Given records »
--- START ---

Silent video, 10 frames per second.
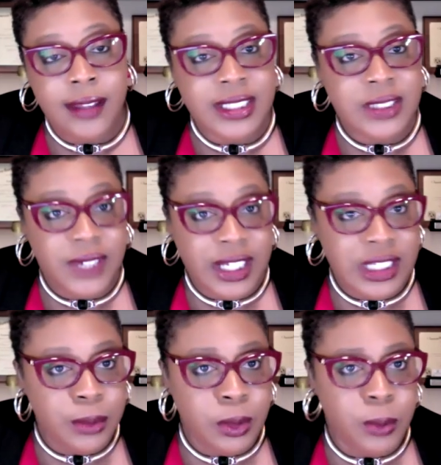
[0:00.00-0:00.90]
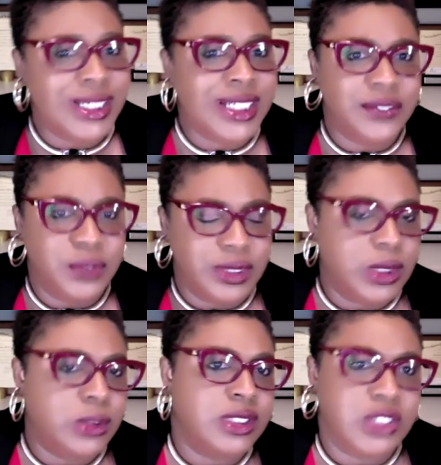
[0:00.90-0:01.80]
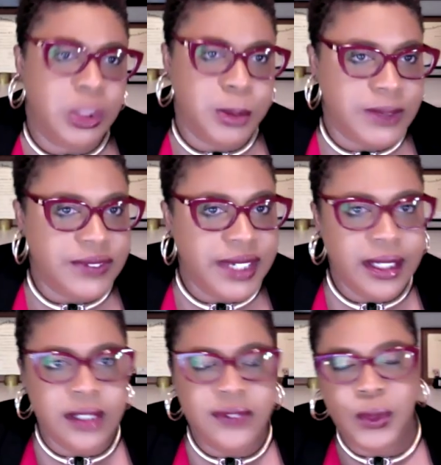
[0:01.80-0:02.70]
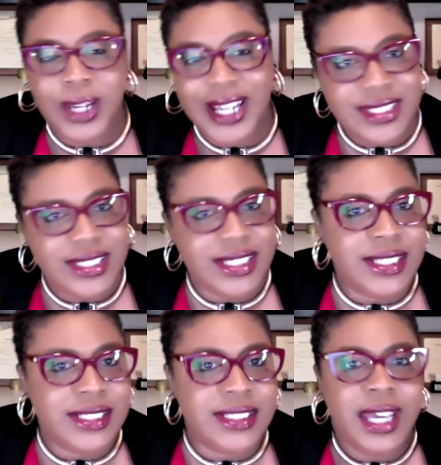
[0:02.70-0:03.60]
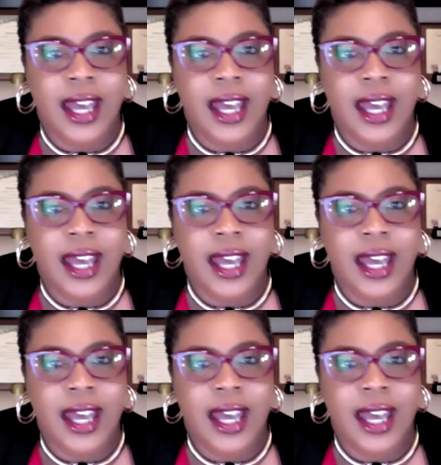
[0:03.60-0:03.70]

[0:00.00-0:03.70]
that's available, particularly for social determinants of health or ACEs.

--- END ---

Exercise aim » The material must be restated verbatim. Its pictures must be omitted.

Your response »
Silent video, 10 frames per second.
[0:00.00-0:00.90]
[0:00.90-0:01.80]
[0:01.80-0:02.70]
[0:02.70-0:03.60]
[0:03.60-0:03.70]

[0:00.00-0:03.70]
that's available, particularly for social determinants of health or ACEs.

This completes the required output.